ACTIVITY: Write the records out exactly as shown. No pictures.

DATA SUPPLIED:
==================================================
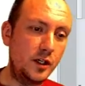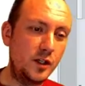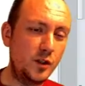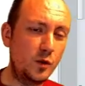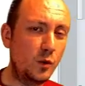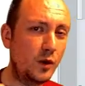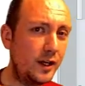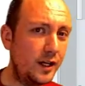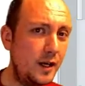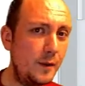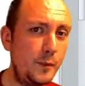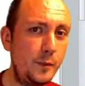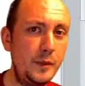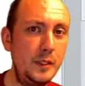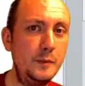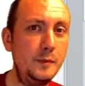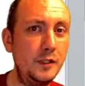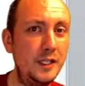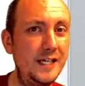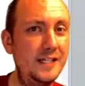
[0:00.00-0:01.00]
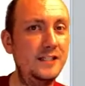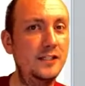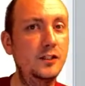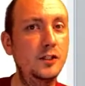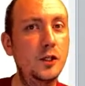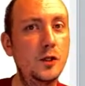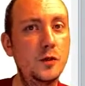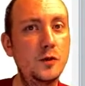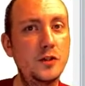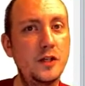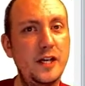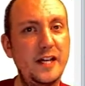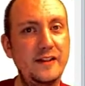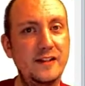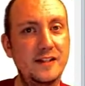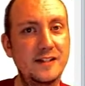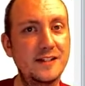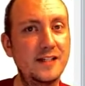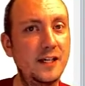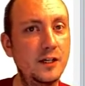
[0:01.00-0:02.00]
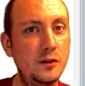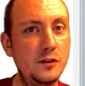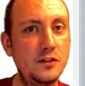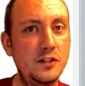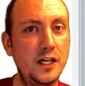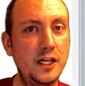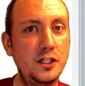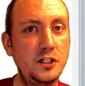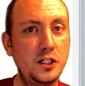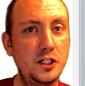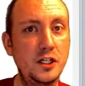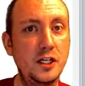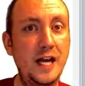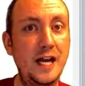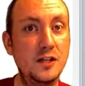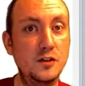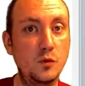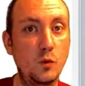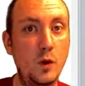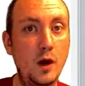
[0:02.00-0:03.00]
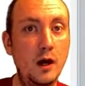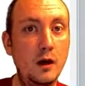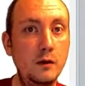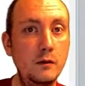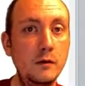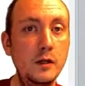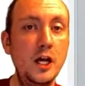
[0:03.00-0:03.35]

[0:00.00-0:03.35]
we're going to be placing those in the skills section as well.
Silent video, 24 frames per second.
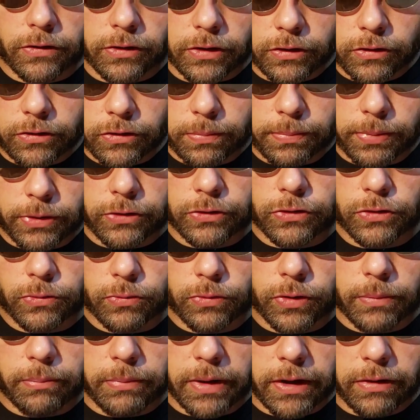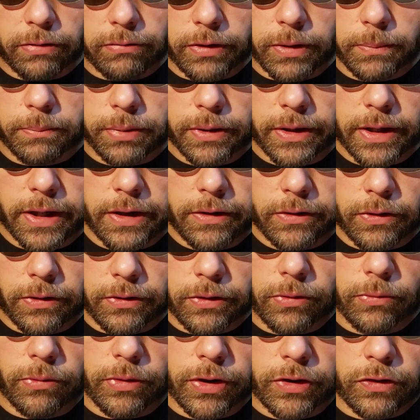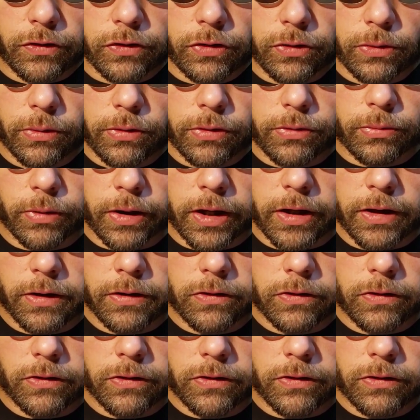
So you just put your one by three plate on the one, two, three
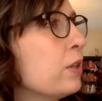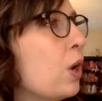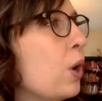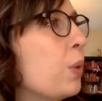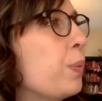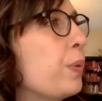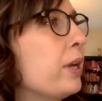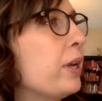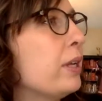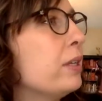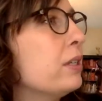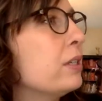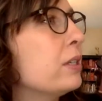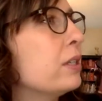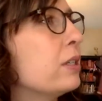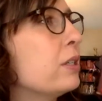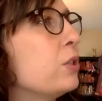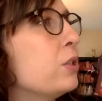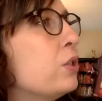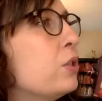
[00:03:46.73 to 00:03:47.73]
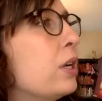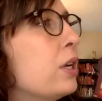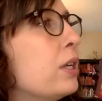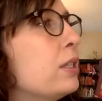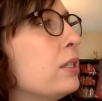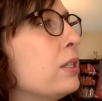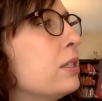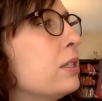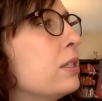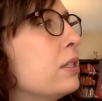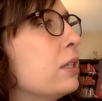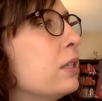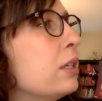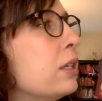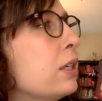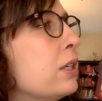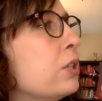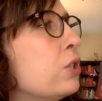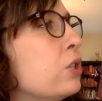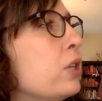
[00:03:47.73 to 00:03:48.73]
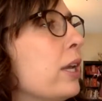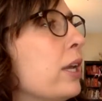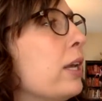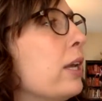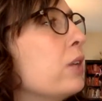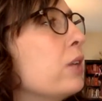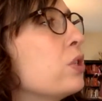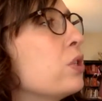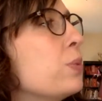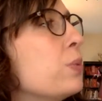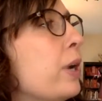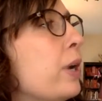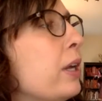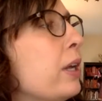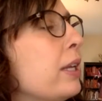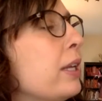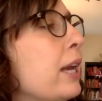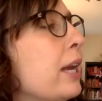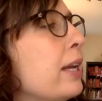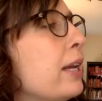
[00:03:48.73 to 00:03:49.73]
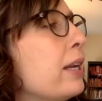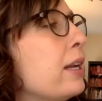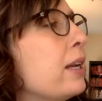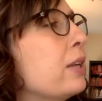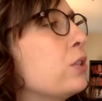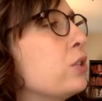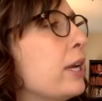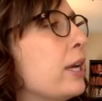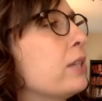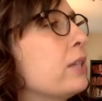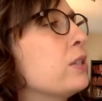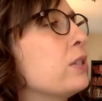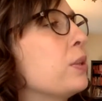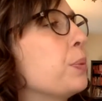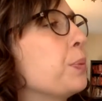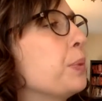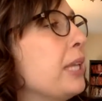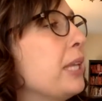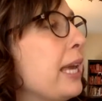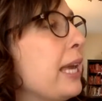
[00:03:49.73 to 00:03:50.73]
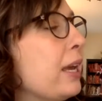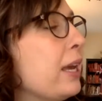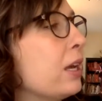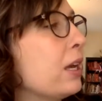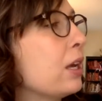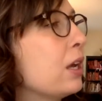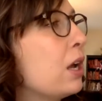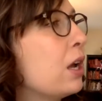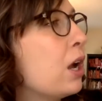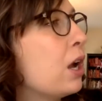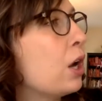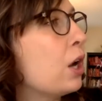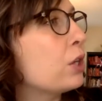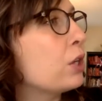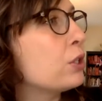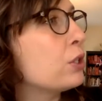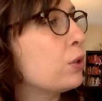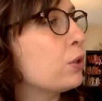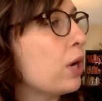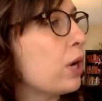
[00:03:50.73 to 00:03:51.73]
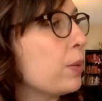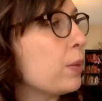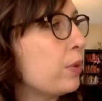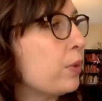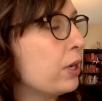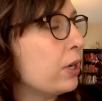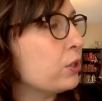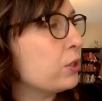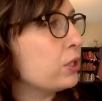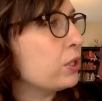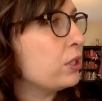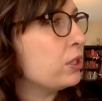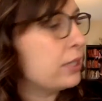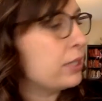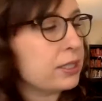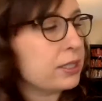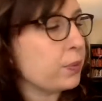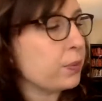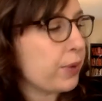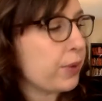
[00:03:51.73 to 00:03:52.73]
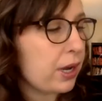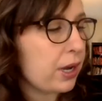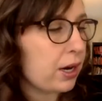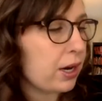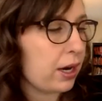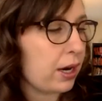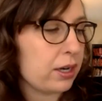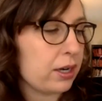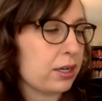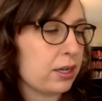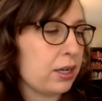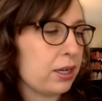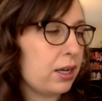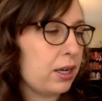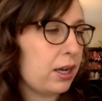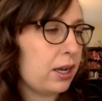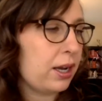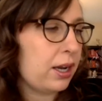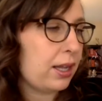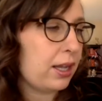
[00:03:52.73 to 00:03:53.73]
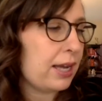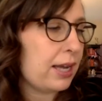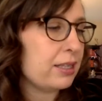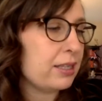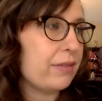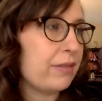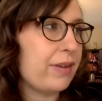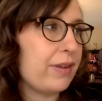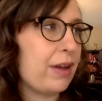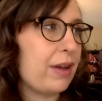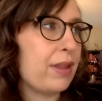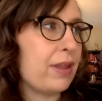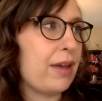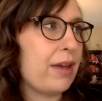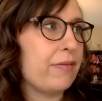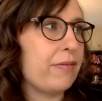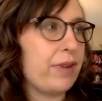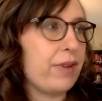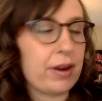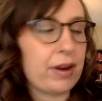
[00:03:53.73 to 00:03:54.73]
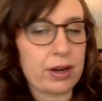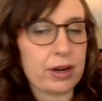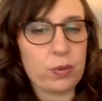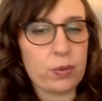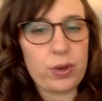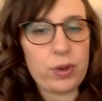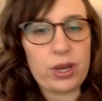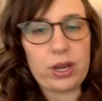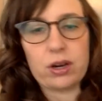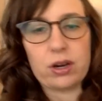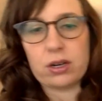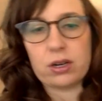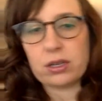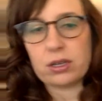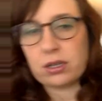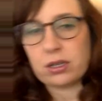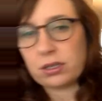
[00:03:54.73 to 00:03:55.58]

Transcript: opened, just a chink. She barely had a chance to blink. Her storybook just disappeared. Eliza found that very weird.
==================================================
SOLUTION FOR THIS EXERCISE:
[0:00.00-0:01.00]
[0:01.00-0:02.00]
[0:02.00-0:03.00]
[0:03.00-0:03.35]

[0:00.00-0:03.35]
we're going to be placing those in the skills section as well.
Silent video, 24 frames per second.
So you just put your one by three plate on the one, two, three
[00:03:46.73 to 00:03:47.73]
[00:03:47.73 to 00:03:48.73]
[00:03:48.73 to 00:03:49.73]
[00:03:49.73 to 00:03:50.73]
[00:03:50.73 to 00:03:51.73]
[00:03:51.73 to 00:03:52.73]
[00:03:52.73 to 00:03:53.73]
[00:03:53.73 to 00:03:54.73]
[00:03:54.73 to 00:03:55.58]

Transcript: opened, just a chink. She barely had a chance to blink. Her storybook just disappeared. Eliza found that very weird.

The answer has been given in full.